(Records from a dataset)
◆ ◆ ◆

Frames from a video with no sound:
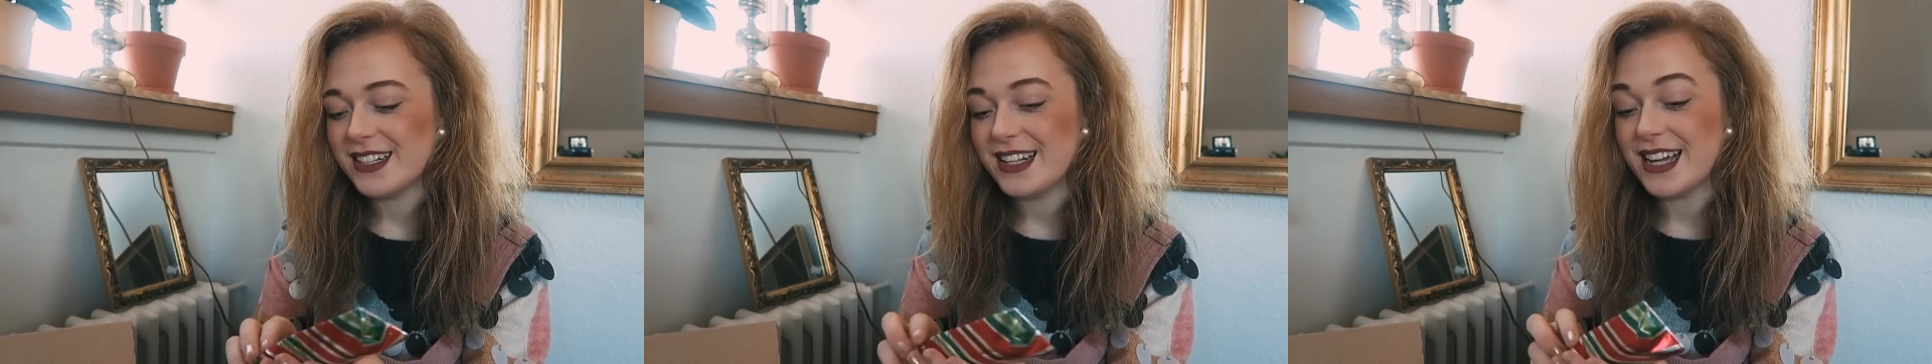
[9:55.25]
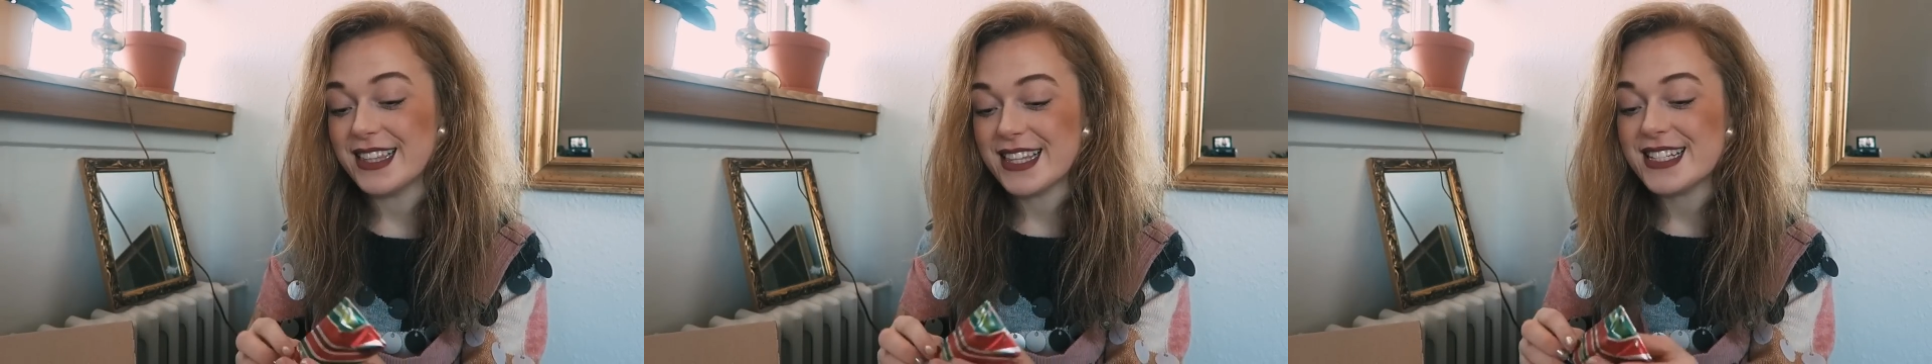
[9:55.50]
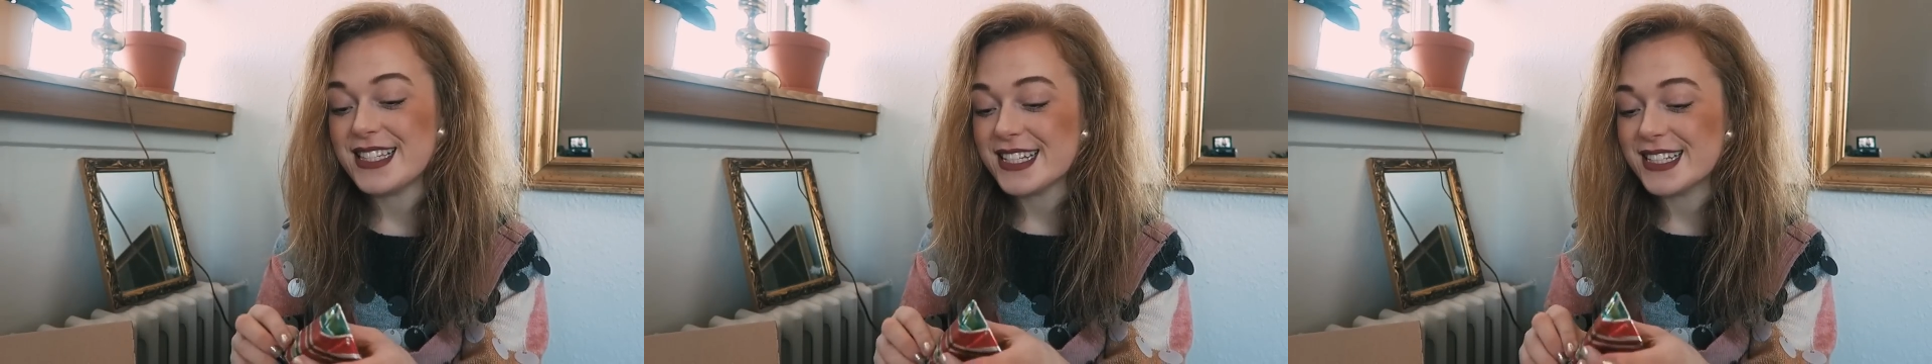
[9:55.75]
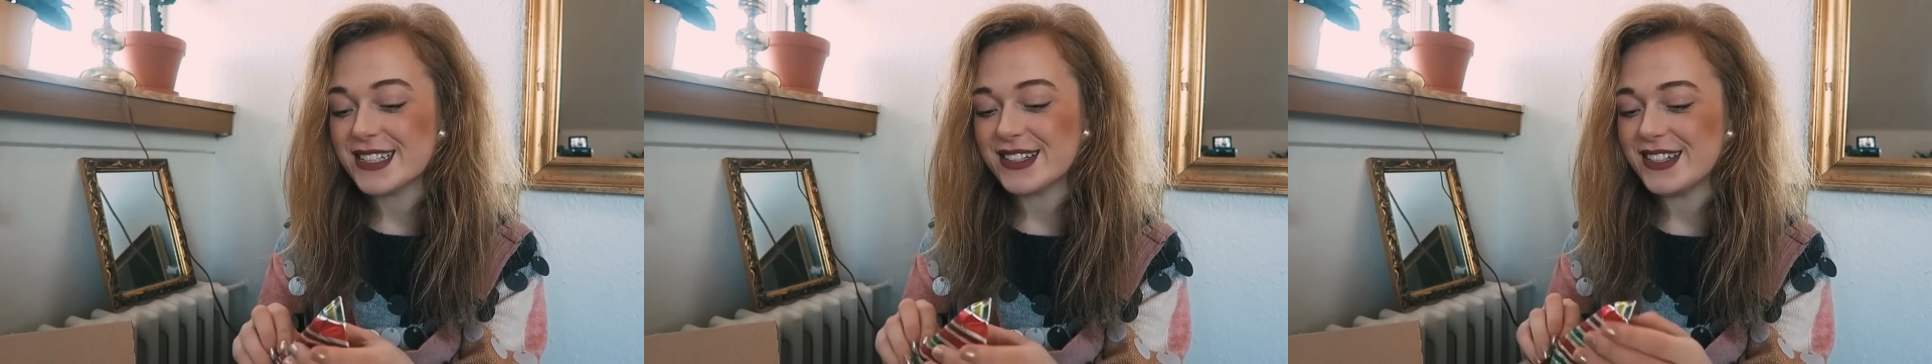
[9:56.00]
Like, this
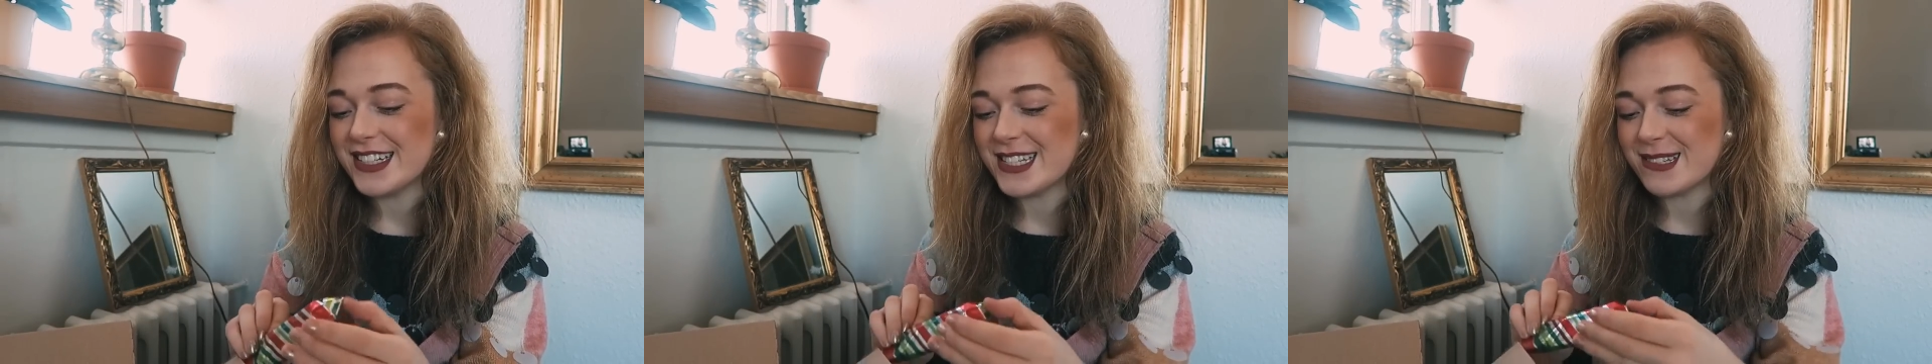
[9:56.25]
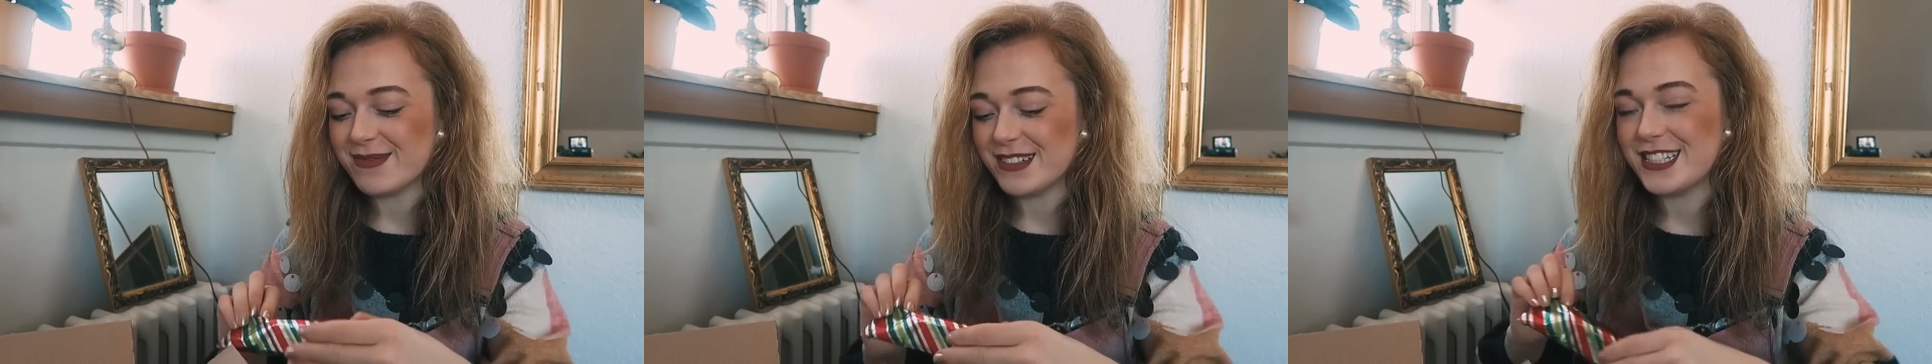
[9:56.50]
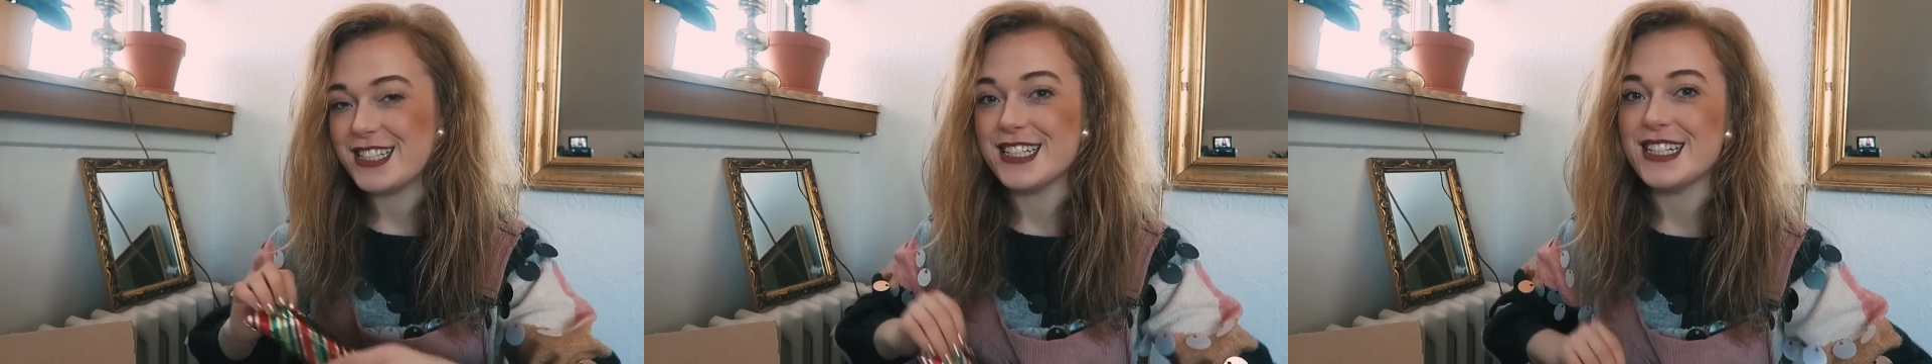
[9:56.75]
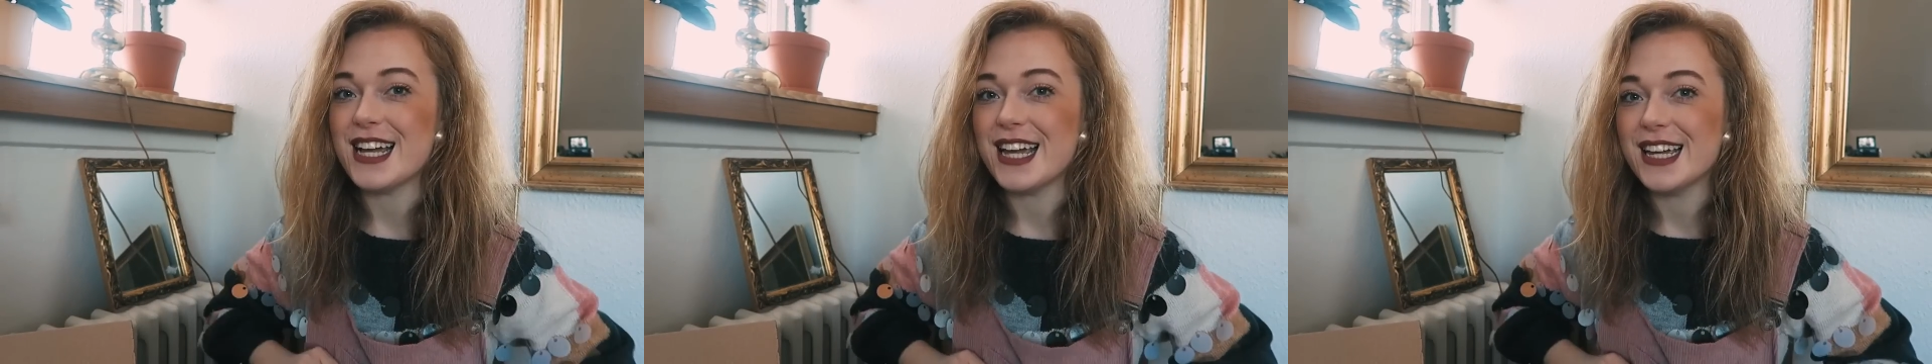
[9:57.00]
is Christmas
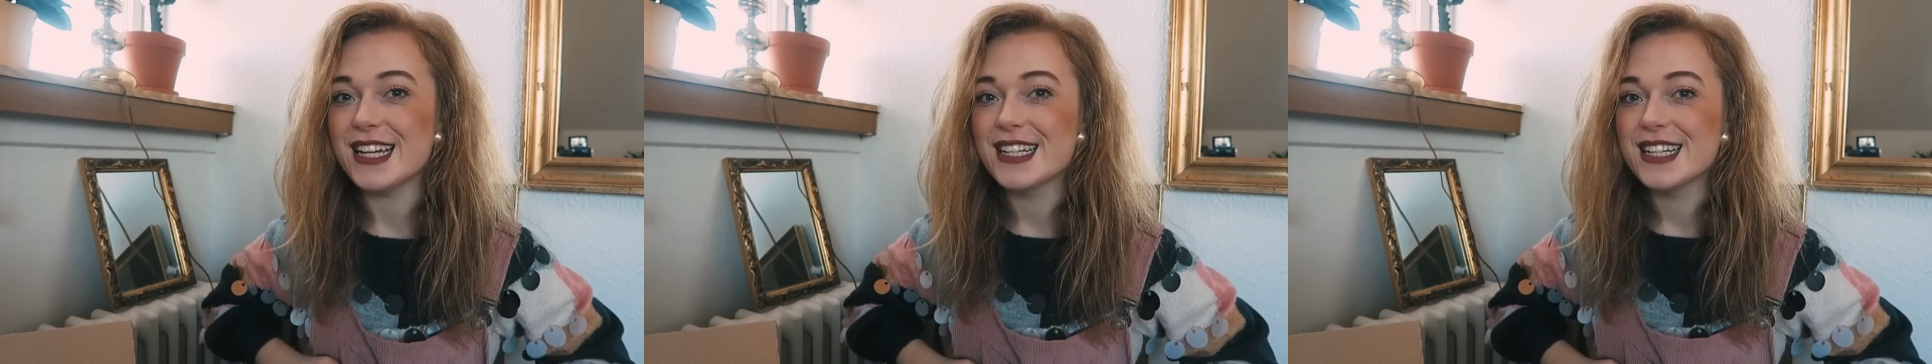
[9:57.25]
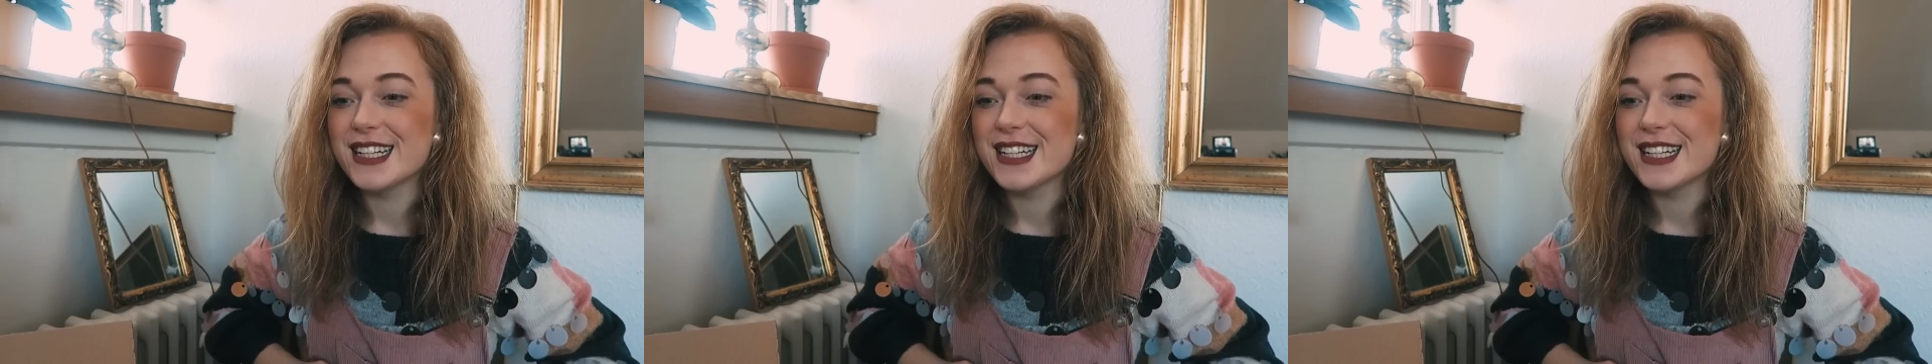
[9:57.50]
today.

◆ ◆ ◆

HOW TO COMPLETE THIS TASK:
Give the data above again in full and unchanged, skipping the pictures.

WRITTEN RESPONSE:
Frames from a video with no sound:
[9:55.25]
[9:55.50]
[9:55.75]
[9:56.00]
Like, this
[9:56.25]
[9:56.50]
[9:56.75]
[9:57.00]
is Christmas
[9:57.25]
[9:57.50]
today.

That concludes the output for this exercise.